2.1.2.3 Pentingnya Keaktifan Belajar

Pada hakikatnya keaktifan belajar terjadi dan terdapat pada semua perbuatan belajar, tetapi kadarnya yang berbeda-beda tergantung pada jenis kegiatannya, materi yang dipelajari dan tujuan yang hendak dicapai (Hamalik, 2003). Pentingnya keaktifan belajar siswa yaitu untuk melatih siswa menyampaikan gagasan secara individu maupun berkelompok. Menurut Hakim (2013:1), mengemukakan pentinya keaktifan siswa dalam proses pembelajaran menyebabkan interaksi yang tinggi antara guru dengan siswa ataupun dengan siswa itu sendiri. Hal ini mengakibatkan suasana kelas menjadi menyenangkan, dimana masing-masing siswa dapat melibatkan kemampuannya semaksimal mungkin.

Melibatkan siswa secara aktif dalam pembelajaran IPA sangat penting, karena dalam IPA banyak kegiatan pemecahan masalah yang menuntut kreativitas siswa aktif. Siswa sebagai subyek didik adalah yang merencanakan dan ia sendiri yang melaksanakan belajar. Untuk menarik keterlibatan siswa dalam pembelajaran guru harus membangun hubungan baik yaitu dengan menjalin rasa simpati dan saling pengertian.

2.1.2.4 Pengukuran Keaktifan

Keaktifan dalam proses belajar mengajar dapat diukur menggunakan observasi atau pengamatan. Untuk mengukur keaktifan siswa dalam proses belajar mengajar, Sudjana (2012:84) mengemukakan:

Observasi atau pengamatan sebagai alat penilaian yang digunakan untuk mengukur tingkah laku individu ataupun proses terjadinya suatu kegiatan yang dapat diamati, baik dalam situasi yang sebenarnya maupun dalam

(8)

situasi buatan. Dengan kata lain observasi dapat mengukur atau menilai hasil dan proses belajar. Melalui pengamatan dapat diketahui bagaimana sikap dan perilaku siswa, kegiatan yang dilakukannya, tingkat partisipasi dalam suatu kegiatan, keaktifan bahkan hasil yang diperoleh dari kegiatannya.

Berdasarkan uraian diatas untuk mengukur keaktifan siswa dapat dilakukan dengan cara obervasi atau pengamatan. Dalam proses belajar mengajar, guru yang dalam hal ini bertindak sebagai pengamat, harus benar-benar memperhatikan setiap kegiatan yang dilakukan oleh siswa. Melalui kegiatan ini, guru akan dapat menilai keaktifan siswa dalam proses pembelajaran.

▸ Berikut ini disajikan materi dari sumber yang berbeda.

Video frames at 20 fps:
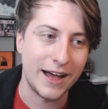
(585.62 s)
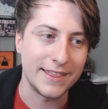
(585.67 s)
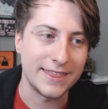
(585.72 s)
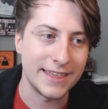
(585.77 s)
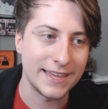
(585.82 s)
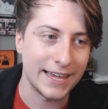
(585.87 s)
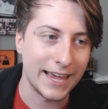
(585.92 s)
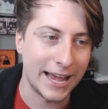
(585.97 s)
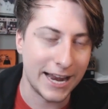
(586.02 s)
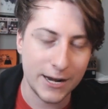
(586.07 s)
I
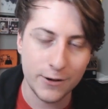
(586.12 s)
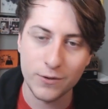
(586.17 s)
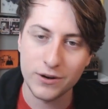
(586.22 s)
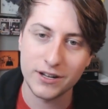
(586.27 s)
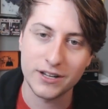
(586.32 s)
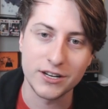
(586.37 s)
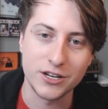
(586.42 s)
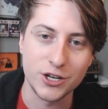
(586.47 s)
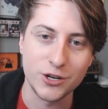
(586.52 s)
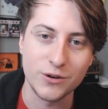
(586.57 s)
think
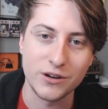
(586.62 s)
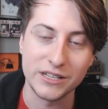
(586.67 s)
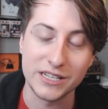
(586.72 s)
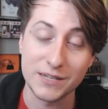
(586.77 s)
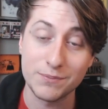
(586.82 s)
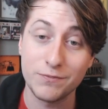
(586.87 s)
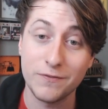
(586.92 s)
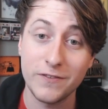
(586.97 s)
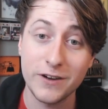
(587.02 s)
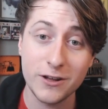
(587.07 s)
anyone can do it.
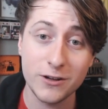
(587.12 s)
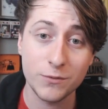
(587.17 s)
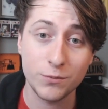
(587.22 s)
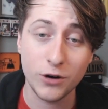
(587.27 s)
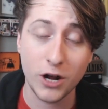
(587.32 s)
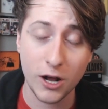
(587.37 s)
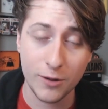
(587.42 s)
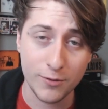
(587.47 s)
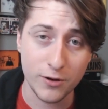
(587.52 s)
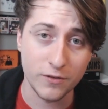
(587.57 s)
This video will
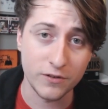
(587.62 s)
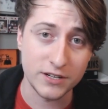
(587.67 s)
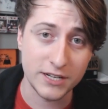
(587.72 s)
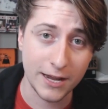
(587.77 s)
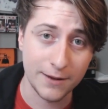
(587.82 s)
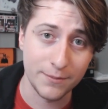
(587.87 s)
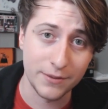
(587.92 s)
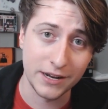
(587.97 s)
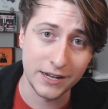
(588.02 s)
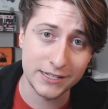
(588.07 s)
probably be over
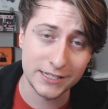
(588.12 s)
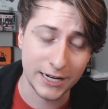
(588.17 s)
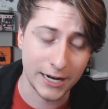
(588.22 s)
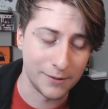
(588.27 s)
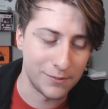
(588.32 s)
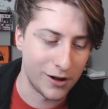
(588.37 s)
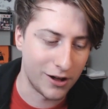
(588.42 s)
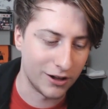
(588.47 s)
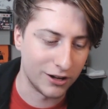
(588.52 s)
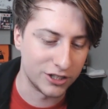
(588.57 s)
10 minutes.
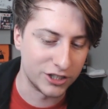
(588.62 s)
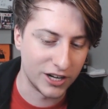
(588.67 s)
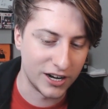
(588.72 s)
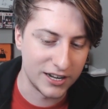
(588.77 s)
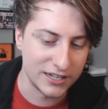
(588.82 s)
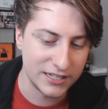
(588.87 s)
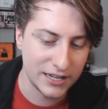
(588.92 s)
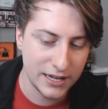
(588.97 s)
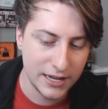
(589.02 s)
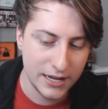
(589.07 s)
I
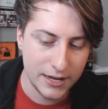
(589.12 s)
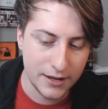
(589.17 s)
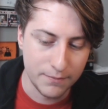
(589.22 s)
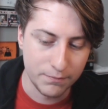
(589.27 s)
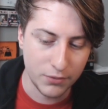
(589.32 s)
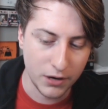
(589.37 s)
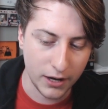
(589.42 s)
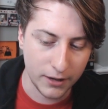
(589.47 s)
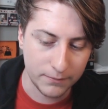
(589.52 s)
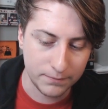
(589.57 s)
apologize.
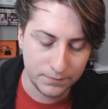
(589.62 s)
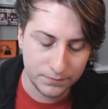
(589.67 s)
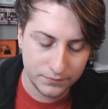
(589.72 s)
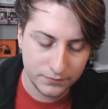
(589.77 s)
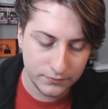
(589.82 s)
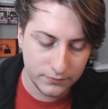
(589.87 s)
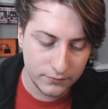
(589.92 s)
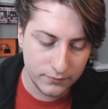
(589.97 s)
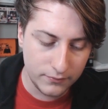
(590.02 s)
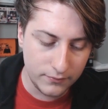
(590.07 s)
But
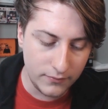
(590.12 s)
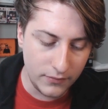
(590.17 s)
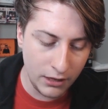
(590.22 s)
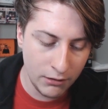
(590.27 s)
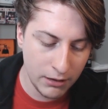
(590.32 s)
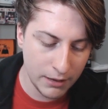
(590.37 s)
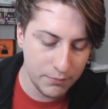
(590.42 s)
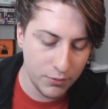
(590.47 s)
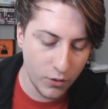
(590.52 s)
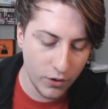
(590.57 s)

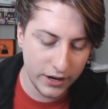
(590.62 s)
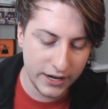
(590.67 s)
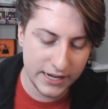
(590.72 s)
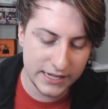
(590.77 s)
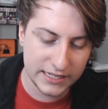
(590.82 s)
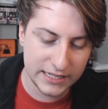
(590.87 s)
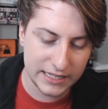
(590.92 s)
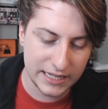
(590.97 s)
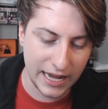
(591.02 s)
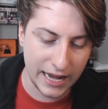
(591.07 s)
my point
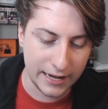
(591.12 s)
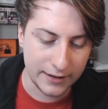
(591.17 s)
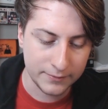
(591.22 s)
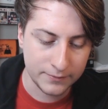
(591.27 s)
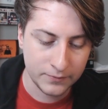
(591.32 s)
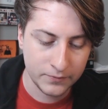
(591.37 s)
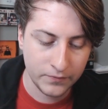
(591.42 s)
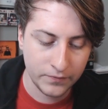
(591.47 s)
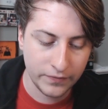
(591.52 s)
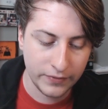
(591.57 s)
is
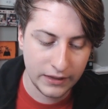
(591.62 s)
that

2.1.3 Belajar dan Hasil Belajar

2.1.3.1 Pengertian Belajar dan Hasil Belajar

Belajar menurut Slameto (2010:2) adalah suatu proses usaha yang dilakukan seseorang untuk memperoleh suatu perubahan tingkah laku yang baru secara keseluruhan, sebagian hasil pengamatannya sendiri dalam intreraksi dengan lingkungannya.

Berdasarkan pengertian secara psikologis, Slameto (2010:2) belajar merupakan suatu proses perubahan yaitu perubahan tingkah laku sebagai hasil dari interaksi dengan lingkungannya dalam memenuhi kebutuhan hidupnya. Perubahan-perubahan tersebut akan nyata dalam seluruh aspek tingkah laku. Gredler (Aunurrahman, 2010:38) belajar adalah proses orang memperoleh berbagai kecakapan ketrampilan, dan sikap. Kemampuan orang untuk belajar menjadi ciri penting yang membedakan jenisnya dari jenis-jenis mahluk yang lain.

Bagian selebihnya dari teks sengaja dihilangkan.